Function TRITONSERVER_ResponseAllocatorNew

Function Documentation

TRITONSERVER_Error *TRITONSERVER_ResponseAllocatorNew(TRITONSERVER_ResponseAllocator **allocator, TRITONSERVER_ResponseAllocatorAllocFn_t alloc_fn, TRITONSERVER_ResponseAllocatorReleaseFn_t release_fn, TRITONSERVER_ResponseAllocatorStartFn_t start_fn)

Create a new response allocator object.

The response allocator object is used by Triton to allocate buffers to hold the output tensors in inference responses. Most models generate a single response for each inference request (TRITONSERVER_TXN_ONE_TO_ONE). For these models the order of callbacks will be:

TRITONSERVER_ServerInferAsync called

  • start_fn : optional (and typically not required)

  • alloc_fn : called once for each output tensor in response TRITONSERVER_InferenceResponseDelete called

  • release_fn: called once for each output tensor in response

For models that generate multiple responses for each inference request (TRITONSERVER_TXN_DECOUPLED), the start_fn callback can be used to determine sets of alloc_fn callbacks that belong to the same response:

TRITONSERVER_ServerInferAsync called

  • start_fn

  • alloc_fn : called once for each output tensor in response

  • start_fn

  • alloc_fn : called once for each output tensor in response … For each response, TRITONSERVER_InferenceResponseDelete called

  • release_fn: called once for each output tensor in the response

In all cases the start_fn, alloc_fn and release_fn callback functions must be thread-safe. Typically making these functions thread-safe does not require explicit locking. The recommended way to implement these functions is to have each inference request provide a ‘response_allocator_userp’ object that is unique to that request with TRITONSERVER_InferenceRequestSetResponseCallback. The callback functions then operate only on this unique state. Locking is required only when the callback function needs to access state that is shared across inference requests (for example, a common allocation pool).

Return

a TRITONSERVER_Error indicating success or failure.

Parameters
  • allocator: Returns the new response allocator object.

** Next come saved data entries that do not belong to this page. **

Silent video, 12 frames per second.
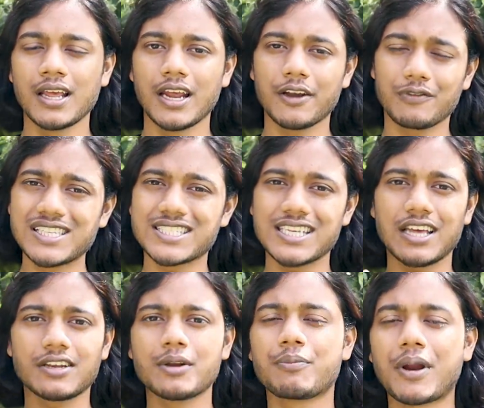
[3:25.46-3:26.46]
It will say
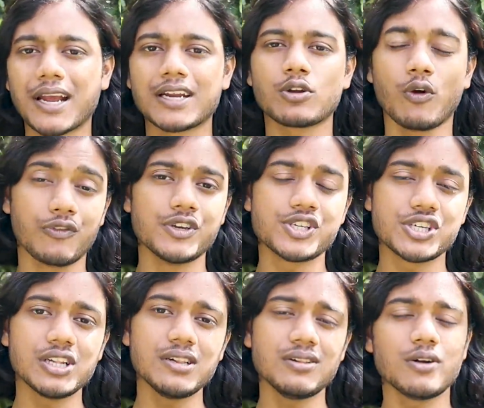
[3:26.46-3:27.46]
under bracket
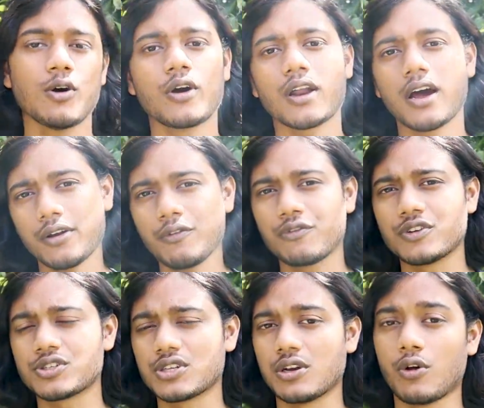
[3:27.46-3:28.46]
official or
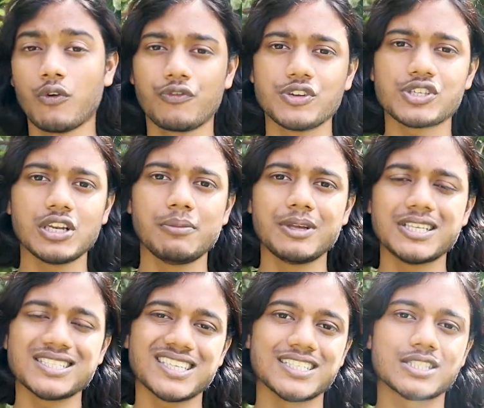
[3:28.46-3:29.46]
unofficial. Official
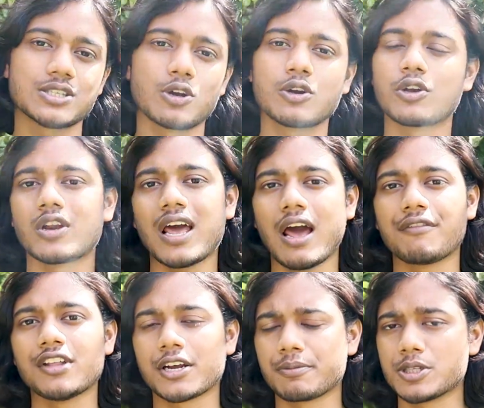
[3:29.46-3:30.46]
means it's not gonna
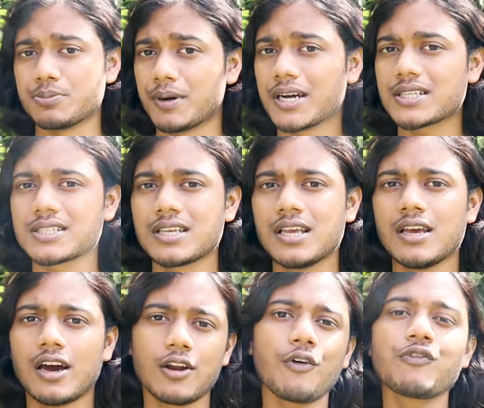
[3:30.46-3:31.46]
have that much bugs.
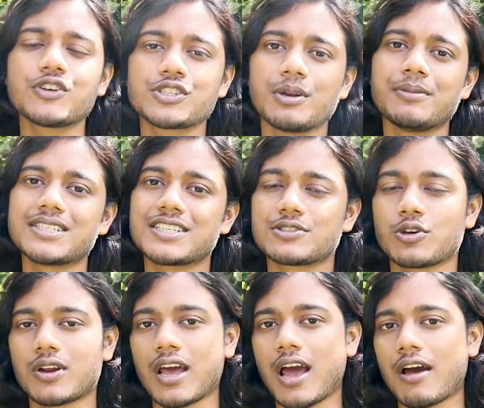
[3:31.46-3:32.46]
Unofficial means it's
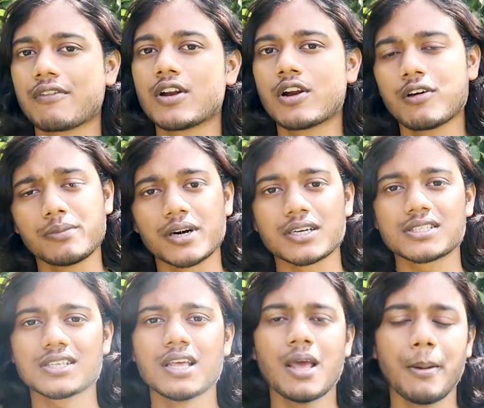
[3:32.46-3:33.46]
gonna have a lot of
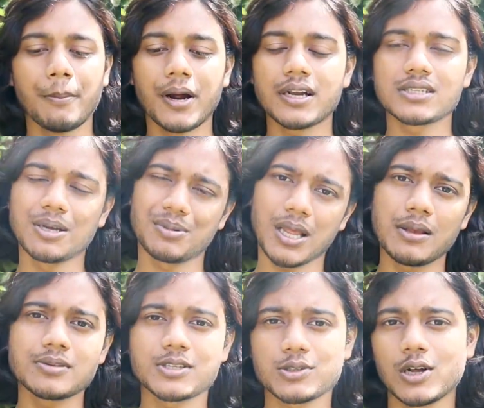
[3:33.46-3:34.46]
bugs, but
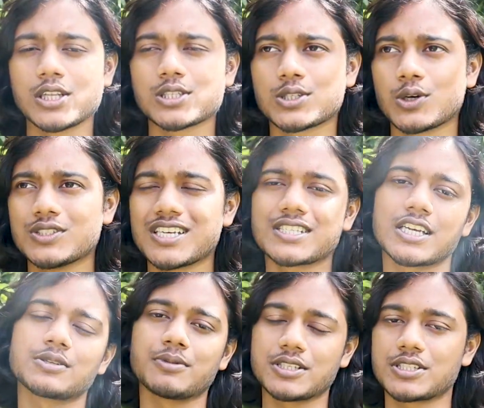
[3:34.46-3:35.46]
sometimes it's also just
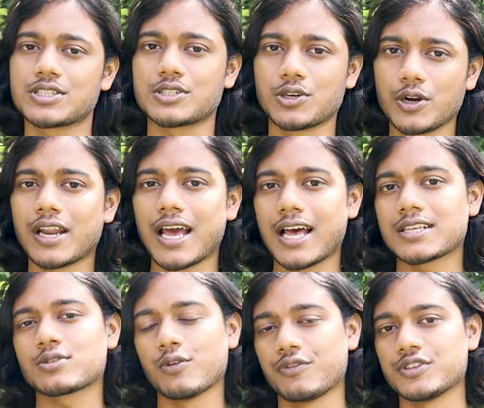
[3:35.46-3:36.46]
as much good
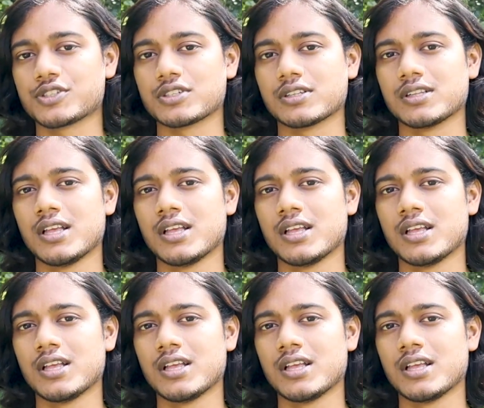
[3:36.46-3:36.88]
as official.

  • alloc_fn: The function to call to allocate buffers for result tensors.

  • release_fn: The function to call when the server no longer holds a reference to an allocated buffer.

  • start_fn: The function to call to indicate that the subsequent ‘alloc_fn’ calls are for a new response. This callback is optional (use nullptr to indicate that it should not be invoked).